> **THE TASK**
All records below must be retyped exactly.
* * * *
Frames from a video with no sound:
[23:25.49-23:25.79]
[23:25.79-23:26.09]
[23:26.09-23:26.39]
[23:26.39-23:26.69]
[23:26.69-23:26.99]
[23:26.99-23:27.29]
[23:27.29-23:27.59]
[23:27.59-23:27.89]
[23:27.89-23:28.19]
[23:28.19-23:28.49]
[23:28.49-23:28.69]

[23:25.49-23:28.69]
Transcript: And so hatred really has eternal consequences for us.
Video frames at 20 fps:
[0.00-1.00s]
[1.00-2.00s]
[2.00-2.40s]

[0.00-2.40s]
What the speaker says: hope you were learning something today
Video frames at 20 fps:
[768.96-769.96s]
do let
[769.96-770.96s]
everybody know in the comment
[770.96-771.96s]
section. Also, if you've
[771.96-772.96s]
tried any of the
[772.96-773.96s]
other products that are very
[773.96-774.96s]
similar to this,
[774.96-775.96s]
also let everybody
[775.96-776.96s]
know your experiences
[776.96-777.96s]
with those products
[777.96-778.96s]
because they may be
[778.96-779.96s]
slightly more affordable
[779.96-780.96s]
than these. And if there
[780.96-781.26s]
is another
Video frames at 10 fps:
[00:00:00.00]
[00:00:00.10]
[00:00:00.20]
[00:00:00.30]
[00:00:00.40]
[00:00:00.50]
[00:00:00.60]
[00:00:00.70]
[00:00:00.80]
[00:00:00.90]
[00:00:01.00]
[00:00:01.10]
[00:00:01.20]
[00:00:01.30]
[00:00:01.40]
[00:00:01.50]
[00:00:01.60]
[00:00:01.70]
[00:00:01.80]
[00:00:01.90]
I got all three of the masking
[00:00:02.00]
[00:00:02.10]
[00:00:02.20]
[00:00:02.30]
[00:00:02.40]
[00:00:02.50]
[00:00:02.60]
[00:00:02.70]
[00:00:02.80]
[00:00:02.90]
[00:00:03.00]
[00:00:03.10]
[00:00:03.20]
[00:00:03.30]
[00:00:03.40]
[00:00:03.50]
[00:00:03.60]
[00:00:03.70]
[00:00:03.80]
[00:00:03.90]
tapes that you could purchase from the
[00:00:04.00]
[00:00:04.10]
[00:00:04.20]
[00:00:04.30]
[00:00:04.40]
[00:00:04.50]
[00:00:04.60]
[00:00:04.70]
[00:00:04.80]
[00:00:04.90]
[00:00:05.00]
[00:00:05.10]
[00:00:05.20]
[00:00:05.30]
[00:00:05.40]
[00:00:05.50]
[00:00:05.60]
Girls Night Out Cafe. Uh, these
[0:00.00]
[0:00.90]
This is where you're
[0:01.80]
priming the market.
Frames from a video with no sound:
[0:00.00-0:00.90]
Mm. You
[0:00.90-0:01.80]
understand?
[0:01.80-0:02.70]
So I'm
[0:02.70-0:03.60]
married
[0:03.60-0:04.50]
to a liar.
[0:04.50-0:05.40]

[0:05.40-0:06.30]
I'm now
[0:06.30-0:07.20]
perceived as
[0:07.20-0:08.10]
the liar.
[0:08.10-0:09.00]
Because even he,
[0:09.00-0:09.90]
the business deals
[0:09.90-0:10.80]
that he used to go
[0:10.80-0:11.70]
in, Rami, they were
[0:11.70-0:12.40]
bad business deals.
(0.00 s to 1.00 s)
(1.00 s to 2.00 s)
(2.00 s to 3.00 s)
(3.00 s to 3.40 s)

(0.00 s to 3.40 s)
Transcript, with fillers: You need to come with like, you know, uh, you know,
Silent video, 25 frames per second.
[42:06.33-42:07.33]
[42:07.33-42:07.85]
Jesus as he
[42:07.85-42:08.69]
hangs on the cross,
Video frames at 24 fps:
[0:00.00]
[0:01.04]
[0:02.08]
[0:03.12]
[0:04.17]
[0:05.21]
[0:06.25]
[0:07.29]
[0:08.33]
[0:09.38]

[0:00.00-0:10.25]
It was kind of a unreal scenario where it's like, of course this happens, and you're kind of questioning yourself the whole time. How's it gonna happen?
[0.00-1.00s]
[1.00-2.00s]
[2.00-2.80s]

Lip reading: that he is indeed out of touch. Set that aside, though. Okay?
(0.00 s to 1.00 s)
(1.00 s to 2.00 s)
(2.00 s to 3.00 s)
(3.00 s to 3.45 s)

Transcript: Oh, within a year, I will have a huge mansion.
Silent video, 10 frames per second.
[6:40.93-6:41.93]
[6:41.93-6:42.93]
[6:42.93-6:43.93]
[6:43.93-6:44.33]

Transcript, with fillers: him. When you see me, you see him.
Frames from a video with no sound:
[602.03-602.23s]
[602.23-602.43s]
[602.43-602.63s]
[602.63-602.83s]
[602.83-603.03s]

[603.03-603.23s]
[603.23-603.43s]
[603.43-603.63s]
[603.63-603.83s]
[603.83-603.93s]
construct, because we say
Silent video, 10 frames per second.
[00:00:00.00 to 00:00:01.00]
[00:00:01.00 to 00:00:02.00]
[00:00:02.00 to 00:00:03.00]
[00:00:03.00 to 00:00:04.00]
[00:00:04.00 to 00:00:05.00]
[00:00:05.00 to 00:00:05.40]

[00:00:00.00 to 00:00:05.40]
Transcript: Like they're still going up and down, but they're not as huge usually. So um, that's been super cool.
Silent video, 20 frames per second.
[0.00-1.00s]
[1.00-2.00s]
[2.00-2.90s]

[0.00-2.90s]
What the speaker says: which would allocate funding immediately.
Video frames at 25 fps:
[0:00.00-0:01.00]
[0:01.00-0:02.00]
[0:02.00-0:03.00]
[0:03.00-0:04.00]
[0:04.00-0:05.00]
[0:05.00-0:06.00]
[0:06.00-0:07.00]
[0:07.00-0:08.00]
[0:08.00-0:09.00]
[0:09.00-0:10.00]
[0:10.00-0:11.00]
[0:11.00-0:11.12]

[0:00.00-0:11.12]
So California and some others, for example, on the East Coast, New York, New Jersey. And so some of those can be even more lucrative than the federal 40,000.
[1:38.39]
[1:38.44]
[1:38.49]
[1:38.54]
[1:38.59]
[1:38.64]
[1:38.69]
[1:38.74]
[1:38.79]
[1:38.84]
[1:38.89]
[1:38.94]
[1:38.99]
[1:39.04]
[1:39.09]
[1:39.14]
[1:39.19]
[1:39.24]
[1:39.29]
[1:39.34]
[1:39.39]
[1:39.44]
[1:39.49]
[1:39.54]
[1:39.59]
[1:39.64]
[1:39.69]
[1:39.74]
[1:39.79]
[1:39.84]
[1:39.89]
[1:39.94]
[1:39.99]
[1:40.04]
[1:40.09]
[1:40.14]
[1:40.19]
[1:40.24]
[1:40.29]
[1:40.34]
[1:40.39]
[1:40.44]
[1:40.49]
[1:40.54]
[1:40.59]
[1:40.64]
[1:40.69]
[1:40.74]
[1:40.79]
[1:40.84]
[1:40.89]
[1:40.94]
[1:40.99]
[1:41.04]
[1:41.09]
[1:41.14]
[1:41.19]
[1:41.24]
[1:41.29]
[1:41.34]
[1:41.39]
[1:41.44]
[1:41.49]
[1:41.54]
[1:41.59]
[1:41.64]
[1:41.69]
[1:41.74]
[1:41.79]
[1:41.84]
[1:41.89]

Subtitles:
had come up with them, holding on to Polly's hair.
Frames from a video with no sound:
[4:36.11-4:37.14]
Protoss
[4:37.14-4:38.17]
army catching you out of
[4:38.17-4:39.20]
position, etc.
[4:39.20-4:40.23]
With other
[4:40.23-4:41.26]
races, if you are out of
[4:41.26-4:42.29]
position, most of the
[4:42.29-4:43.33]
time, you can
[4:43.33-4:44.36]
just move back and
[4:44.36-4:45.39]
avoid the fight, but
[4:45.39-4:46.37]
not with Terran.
* * * *
> **ANSWER TO THIS EXERCISE**
Frames from a video with no sound:
[23:25.49-23:25.79]
[23:25.79-23:26.09]
[23:26.09-23:26.39]
[23:26.39-23:26.69]
[23:26.69-23:26.99]
[23:26.99-23:27.29]
[23:27.29-23:27.59]
[23:27.59-23:27.89]
[23:27.89-23:28.19]
[23:28.19-23:28.49]
[23:28.49-23:28.69]

[23:25.49-23:28.69]
Transcript: And so hatred really has eternal consequences for us.
Video frames at 20 fps:
[0.00-1.00s]
[1.00-2.00s]
[2.00-2.40s]

[0.00-2.40s]
What the speaker says: hope you were learning something today
Video frames at 20 fps:
[768.96-769.96s]
do let
[769.96-770.96s]
everybody know in the comment
[770.96-771.96s]
section. Also, if you've
[771.96-772.96s]
tried any of the
[772.96-773.96s]
other products that are very
[773.96-774.96s]
similar to this,
[774.96-775.96s]
also let everybody
[775.96-776.96s]
know your experiences
[776.96-777.96s]
with those products
[777.96-778.96s]
because they may be
[778.96-779.96s]
slightly more affordable
[779.96-780.96s]
than these. And if there
[780.96-781.26s]
is another
Video frames at 10 fps:
[00:00:00.00]
[00:00:00.10]
[00:00:00.20]
[00:00:00.30]
[00:00:00.40]
[00:00:00.50]
[00:00:00.60]
[00:00:00.70]
[00:00:00.80]
[00:00:00.90]
[00:00:01.00]
[00:00:01.10]
[00:00:01.20]
[00:00:01.30]
[00:00:01.40]
[00:00:01.50]
[00:00:01.60]
[00:00:01.70]
[00:00:01.80]
[00:00:01.90]
I got all three of the masking
[00:00:02.00]
[00:00:02.10]
[00:00:02.20]
[00:00:02.30]
[00:00:02.40]
[00:00:02.50]
[00:00:02.60]
[00:00:02.70]
[00:00:02.80]
[00:00:02.90]
[00:00:03.00]
[00:00:03.10]
[00:00:03.20]
[00:00:03.30]
[00:00:03.40]
[00:00:03.50]
[00:00:03.60]
[00:00:03.70]
[00:00:03.80]
[00:00:03.90]
tapes that you could purchase from the
[00:00:04.00]
[00:00:04.10]
[00:00:04.20]
[00:00:04.30]
[00:00:04.40]
[00:00:04.50]
[00:00:04.60]
[00:00:04.70]
[00:00:04.80]
[00:00:04.90]
[00:00:05.00]
[00:00:05.10]
[00:00:05.20]
[00:00:05.30]
[00:00:05.40]
[00:00:05.50]
[00:00:05.60]
Girls Night Out Cafe. Uh, these
[0:00.00]
[0:00.90]
This is where you're
[0:01.80]
priming the market.
Frames from a video with no sound:
[0:00.00-0:00.90]
Mm. You
[0:00.90-0:01.80]
understand?
[0:01.80-0:02.70]
So I'm
[0:02.70-0:03.60]
married
[0:03.60-0:04.50]
to a liar.
[0:04.50-0:05.40]

[0:05.40-0:06.30]
I'm now
[0:06.30-0:07.20]
perceived as
[0:07.20-0:08.10]
the liar.
[0:08.10-0:09.00]
Because even he,
[0:09.00-0:09.90]
the business deals
[0:09.90-0:10.80]
that he used to go
[0:10.80-0:11.70]
in, Rami, they were
[0:11.70-0:12.40]
bad business deals.
(0.00 s to 1.00 s)
(1.00 s to 2.00 s)
(2.00 s to 3.00 s)
(3.00 s to 3.40 s)

(0.00 s to 3.40 s)
Transcript, with fillers: You need to come with like, you know, uh, you know,
Silent video, 25 frames per second.
[42:06.33-42:07.33]
[42:07.33-42:07.85]
Jesus as he
[42:07.85-42:08.69]
hangs on the cross,
Video frames at 24 fps:
[0:00.00]
[0:01.04]
[0:02.08]
[0:03.12]
[0:04.17]
[0:05.21]
[0:06.25]
[0:07.29]
[0:08.33]
[0:09.38]

[0:00.00-0:10.25]
It was kind of a unreal scenario where it's like, of course this happens, and you're kind of questioning yourself the whole time. How's it gonna happen?
[0.00-1.00s]
[1.00-2.00s]
[2.00-2.80s]

Lip reading: that he is indeed out of touch. Set that aside, though. Okay?
(0.00 s to 1.00 s)
(1.00 s to 2.00 s)
(2.00 s to 3.00 s)
(3.00 s to 3.45 s)

Transcript: Oh, within a year, I will have a huge mansion.
Silent video, 10 frames per second.
[6:40.93-6:41.93]
[6:41.93-6:42.93]
[6:42.93-6:43.93]
[6:43.93-6:44.33]

Transcript, with fillers: him. When you see me, you see him.
Frames from a video with no sound:
[602.03-602.23s]
[602.23-602.43s]
[602.43-602.63s]
[602.63-602.83s]
[602.83-603.03s]

[603.03-603.23s]
[603.23-603.43s]
[603.43-603.63s]
[603.63-603.83s]
[603.83-603.93s]
construct, because we say
Silent video, 10 frames per second.
[00:00:00.00 to 00:00:01.00]
[00:00:01.00 to 00:00:02.00]
[00:00:02.00 to 00:00:03.00]
[00:00:03.00 to 00:00:04.00]
[00:00:04.00 to 00:00:05.00]
[00:00:05.00 to 00:00:05.40]

[00:00:00.00 to 00:00:05.40]
Transcript: Like they're still going up and down, but they're not as huge usually. So um, that's been super cool.
Silent video, 20 frames per second.
[0.00-1.00s]
[1.00-2.00s]
[2.00-2.90s]

[0.00-2.90s]
What the speaker says: which would allocate funding immediately.
Video frames at 25 fps:
[0:00.00-0:01.00]
[0:01.00-0:02.00]
[0:02.00-0:03.00]
[0:03.00-0:04.00]
[0:04.00-0:05.00]
[0:05.00-0:06.00]
[0:06.00-0:07.00]
[0:07.00-0:08.00]
[0:08.00-0:09.00]
[0:09.00-0:10.00]
[0:10.00-0:11.00]
[0:11.00-0:11.12]

[0:00.00-0:11.12]
So California and some others, for example, on the East Coast, New York, New Jersey. And so some of those can be even more lucrative than the federal 40,000.
[1:38.39]
[1:38.44]
[1:38.49]
[1:38.54]
[1:38.59]
[1:38.64]
[1:38.69]
[1:38.74]
[1:38.79]
[1:38.84]
[1:38.89]
[1:38.94]
[1:38.99]
[1:39.04]
[1:39.09]
[1:39.14]
[1:39.19]
[1:39.24]
[1:39.29]
[1:39.34]
[1:39.39]
[1:39.44]
[1:39.49]
[1:39.54]
[1:39.59]
[1:39.64]
[1:39.69]
[1:39.74]
[1:39.79]
[1:39.84]
[1:39.89]
[1:39.94]
[1:39.99]
[1:40.04]
[1:40.09]
[1:40.14]
[1:40.19]
[1:40.24]
[1:40.29]
[1:40.34]
[1:40.39]
[1:40.44]
[1:40.49]
[1:40.54]
[1:40.59]
[1:40.64]
[1:40.69]
[1:40.74]
[1:40.79]
[1:40.84]
[1:40.89]
[1:40.94]
[1:40.99]
[1:41.04]
[1:41.09]
[1:41.14]
[1:41.19]
[1:41.24]
[1:41.29]
[1:41.34]
[1:41.39]
[1:41.44]
[1:41.49]
[1:41.54]
[1:41.59]
[1:41.64]
[1:41.69]
[1:41.74]
[1:41.79]
[1:41.84]
[1:41.89]

Subtitles:
had come up with them, holding on to Polly's hair.
Frames from a video with no sound:
[4:36.11-4:37.14]
Protoss
[4:37.14-4:38.17]
army catching you out of
[4:38.17-4:39.20]
position, etc.
[4:39.20-4:40.23]
With other
[4:40.23-4:41.26]
races, if you are out of
[4:41.26-4:42.29]
position, most of the
[4:42.29-4:43.33]
time, you can
[4:43.33-4:44.36]
just move back and
[4:44.36-4:45.39]
avoid the fight, but
[4:45.39-4:46.37]
not with Terran.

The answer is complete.